== Assignment ==
Nothing but the images should be left out when the entries are restated word for word.

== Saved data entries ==
+ + + +
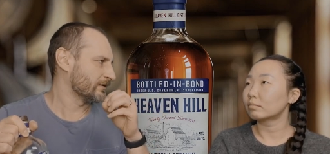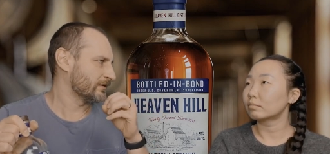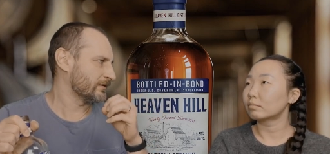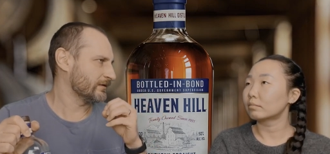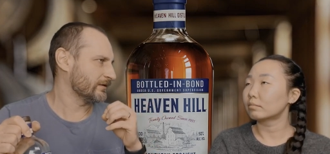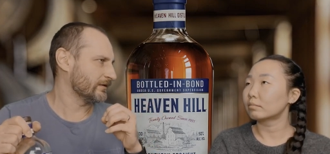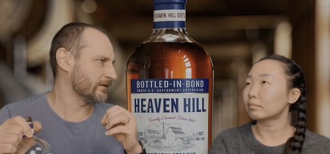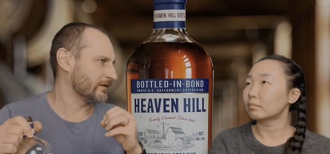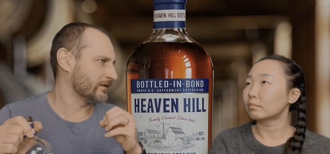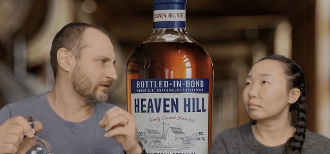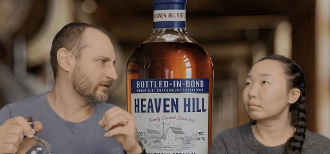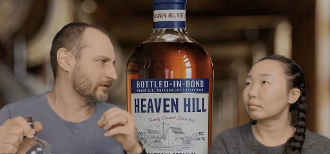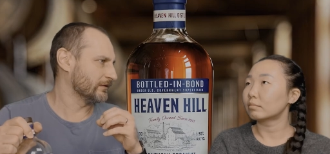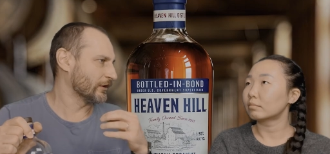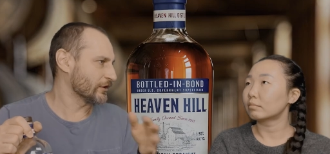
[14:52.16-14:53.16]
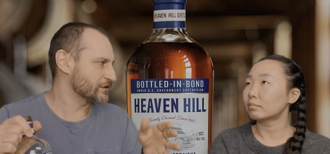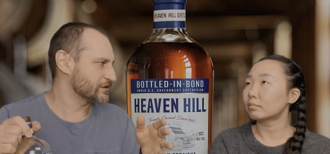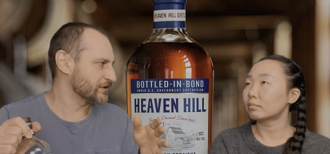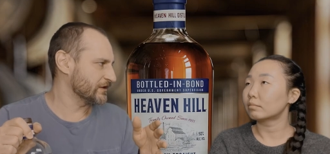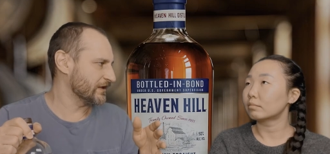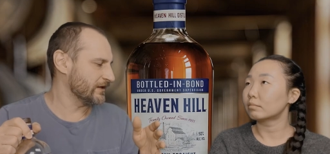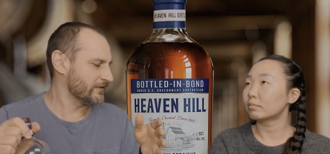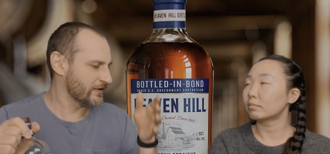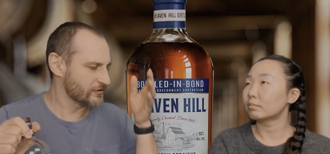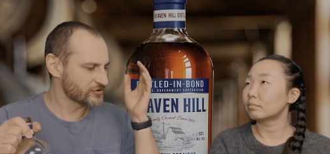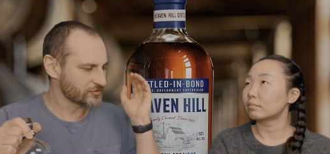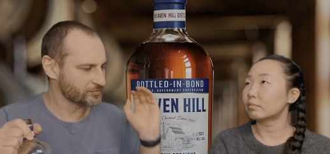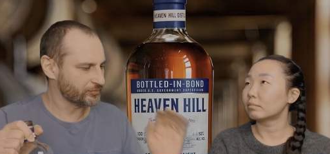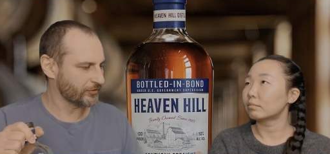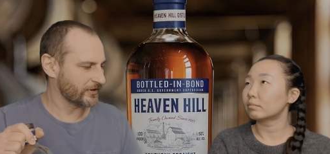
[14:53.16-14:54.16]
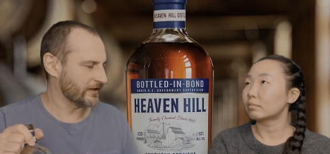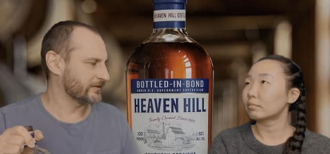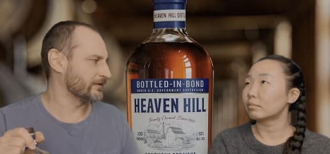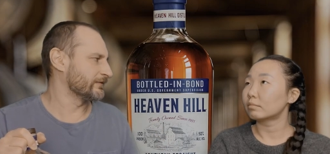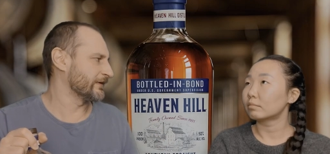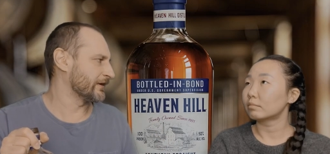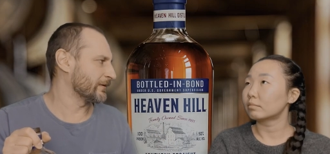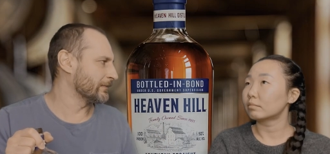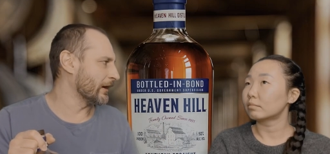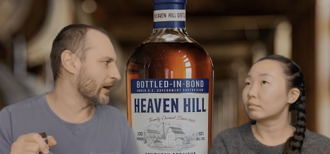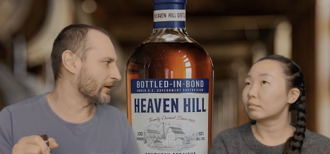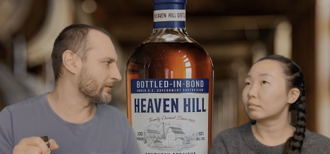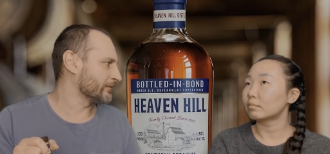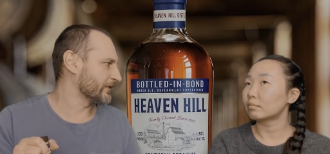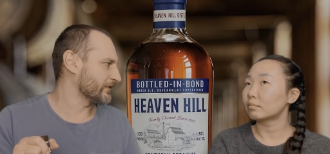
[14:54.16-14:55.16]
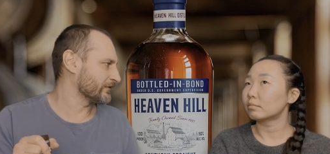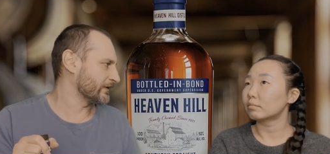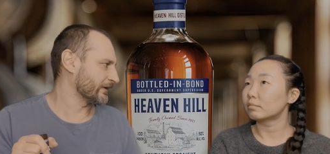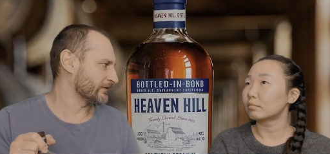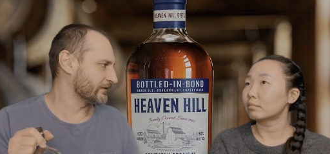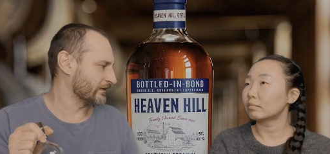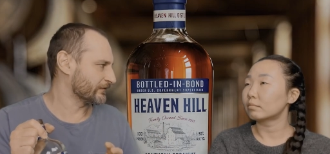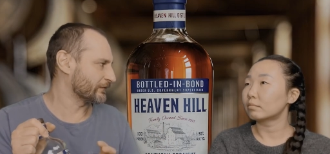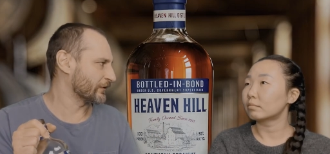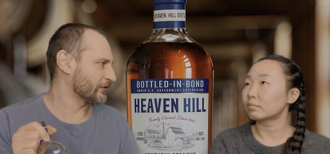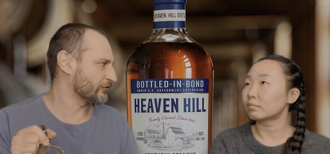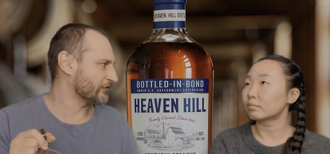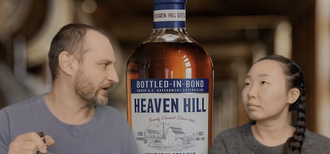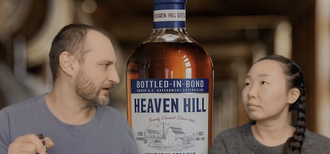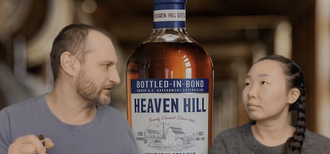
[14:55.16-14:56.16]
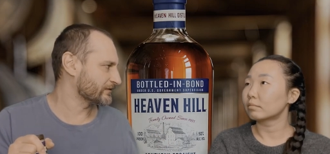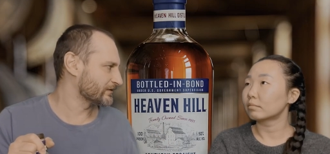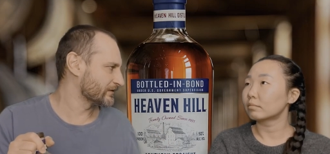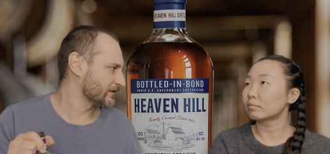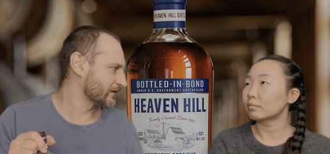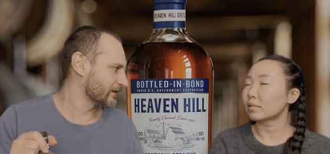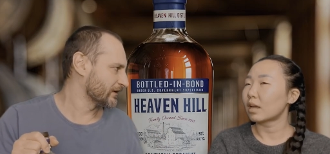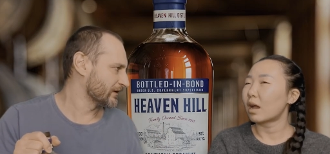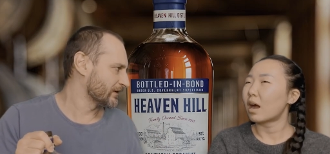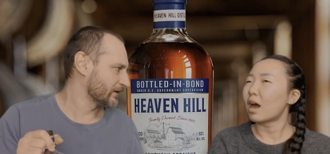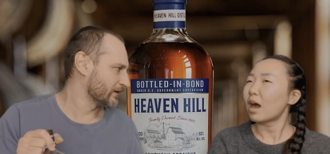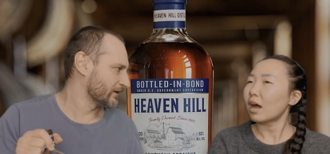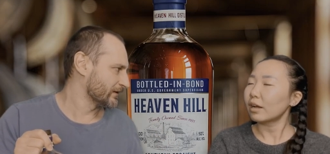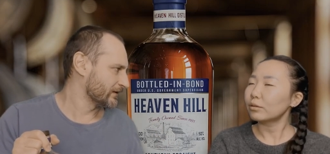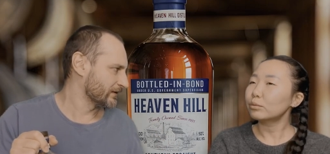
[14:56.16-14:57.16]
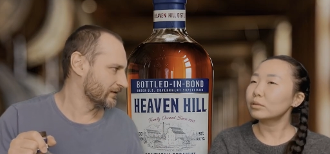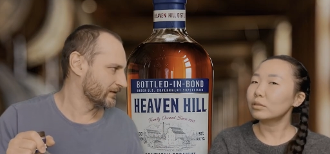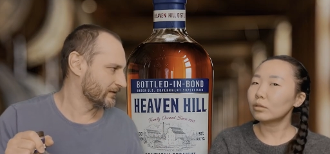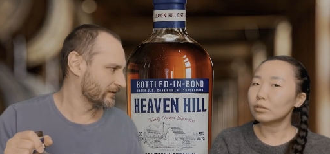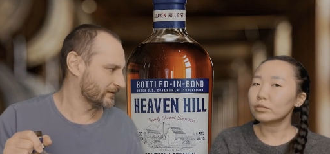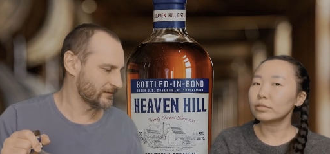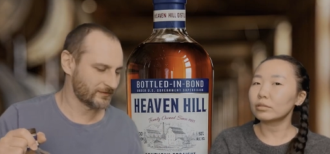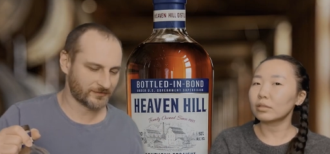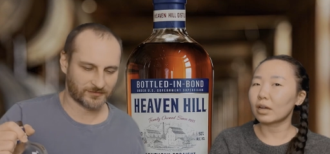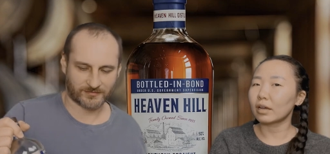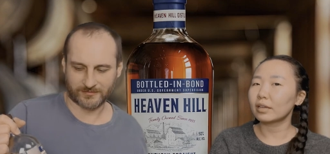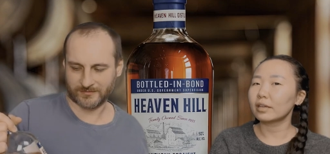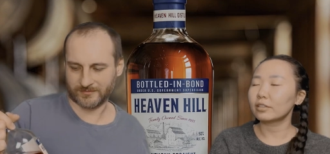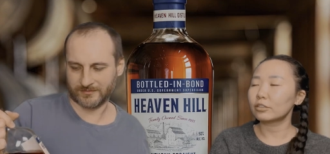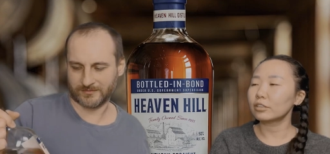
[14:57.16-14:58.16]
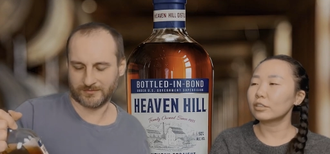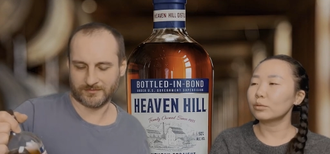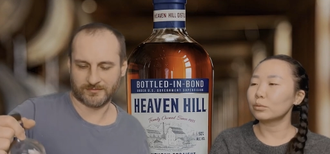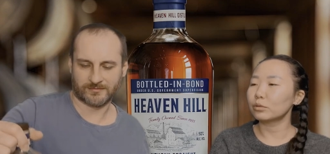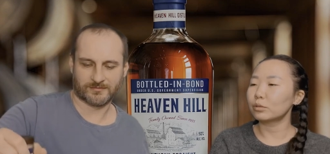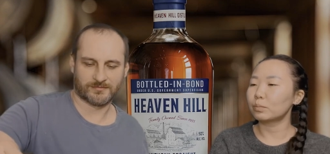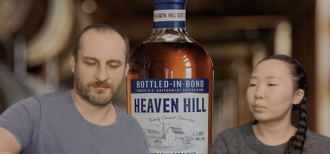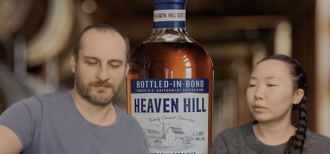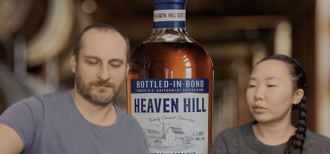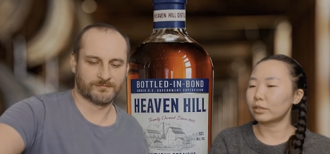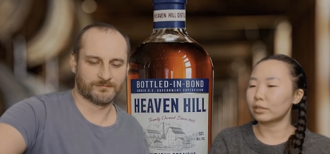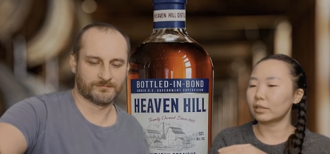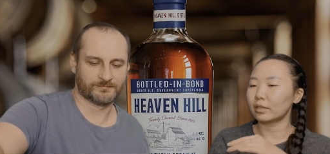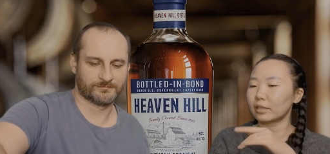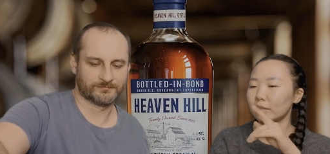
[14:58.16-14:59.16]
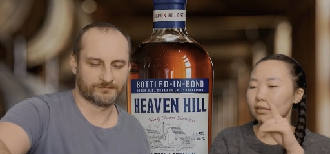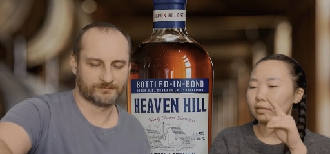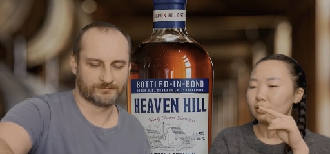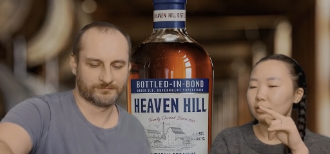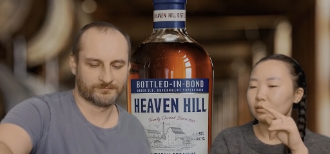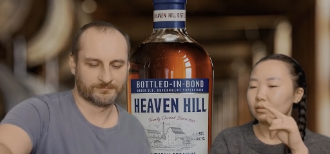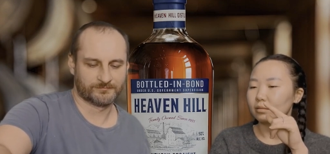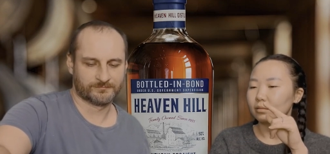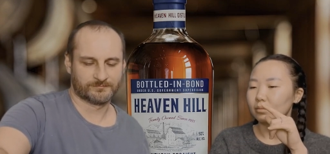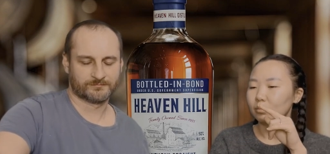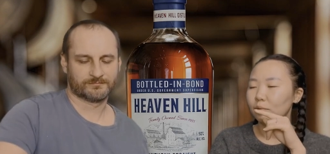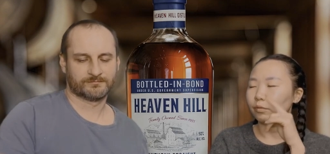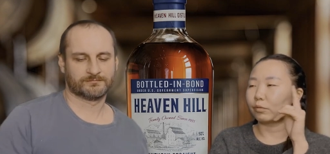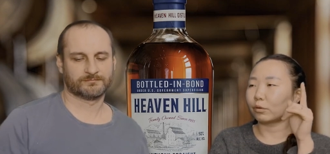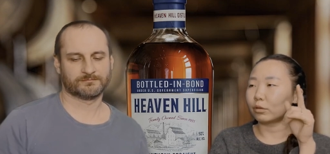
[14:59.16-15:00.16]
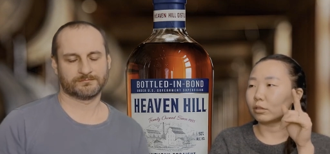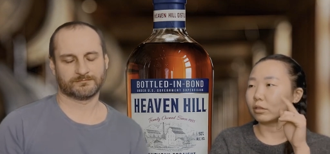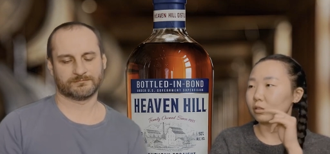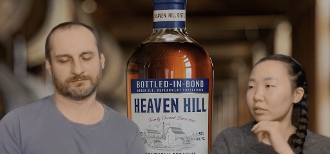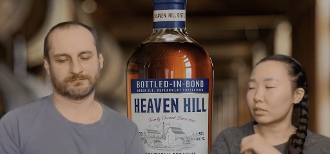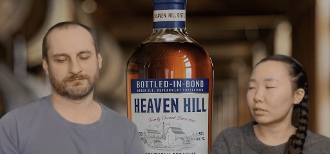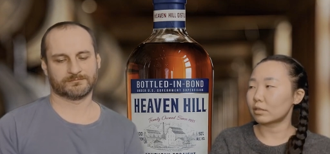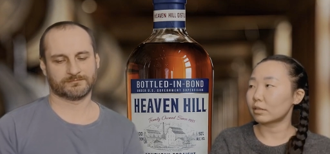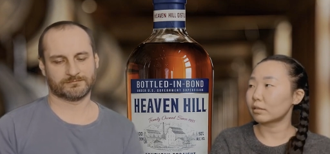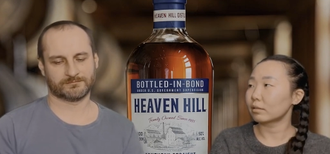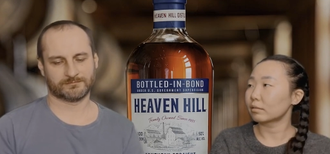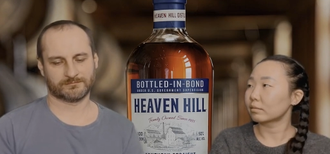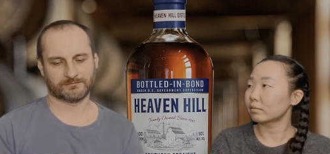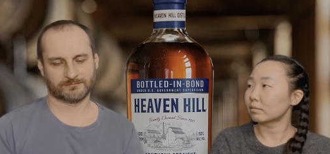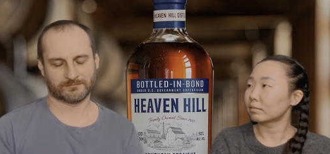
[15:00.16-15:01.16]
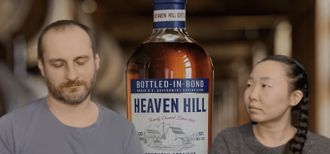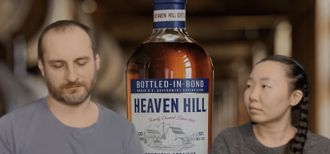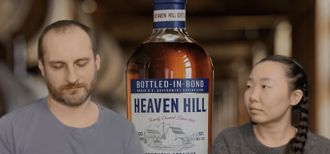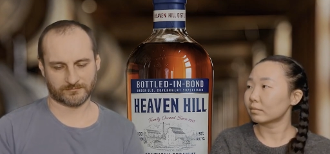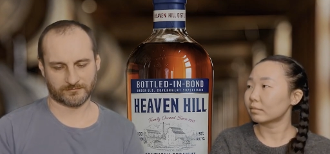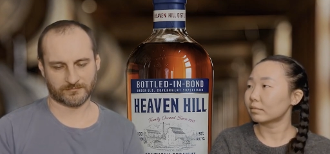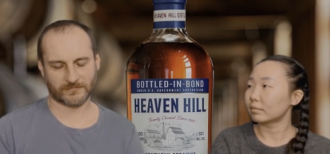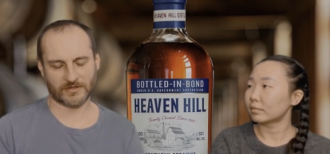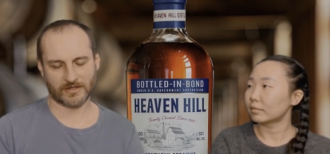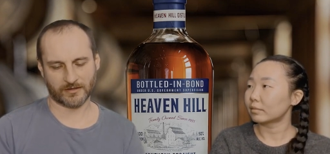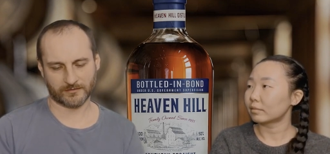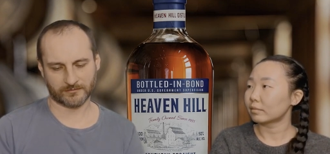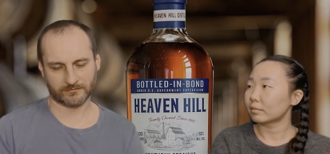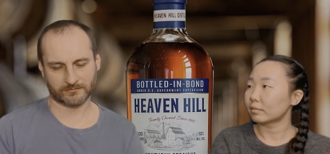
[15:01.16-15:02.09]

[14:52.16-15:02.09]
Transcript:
Speaker 1: uh, Larceny, they just put it at the very bottom. That's like as far as taste.
Speaker 2: I would also, I actually would put it like before Larson. Yeah.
+ + + +
== Finished exercise ==
[14:52.16-14:53.16]
[14:53.16-14:54.16]
[14:54.16-14:55.16]
[14:55.16-14:56.16]
[14:56.16-14:57.16]
[14:57.16-14:58.16]
[14:58.16-14:59.16]
[14:59.16-15:00.16]
[15:00.16-15:01.16]
[15:01.16-15:02.09]

[14:52.16-15:02.09]
Transcript:
Speaker 1: uh, Larceny, they just put it at the very bottom. That's like as far as taste.
Speaker 2: I would also, I actually would put it like before Larson. Yeah.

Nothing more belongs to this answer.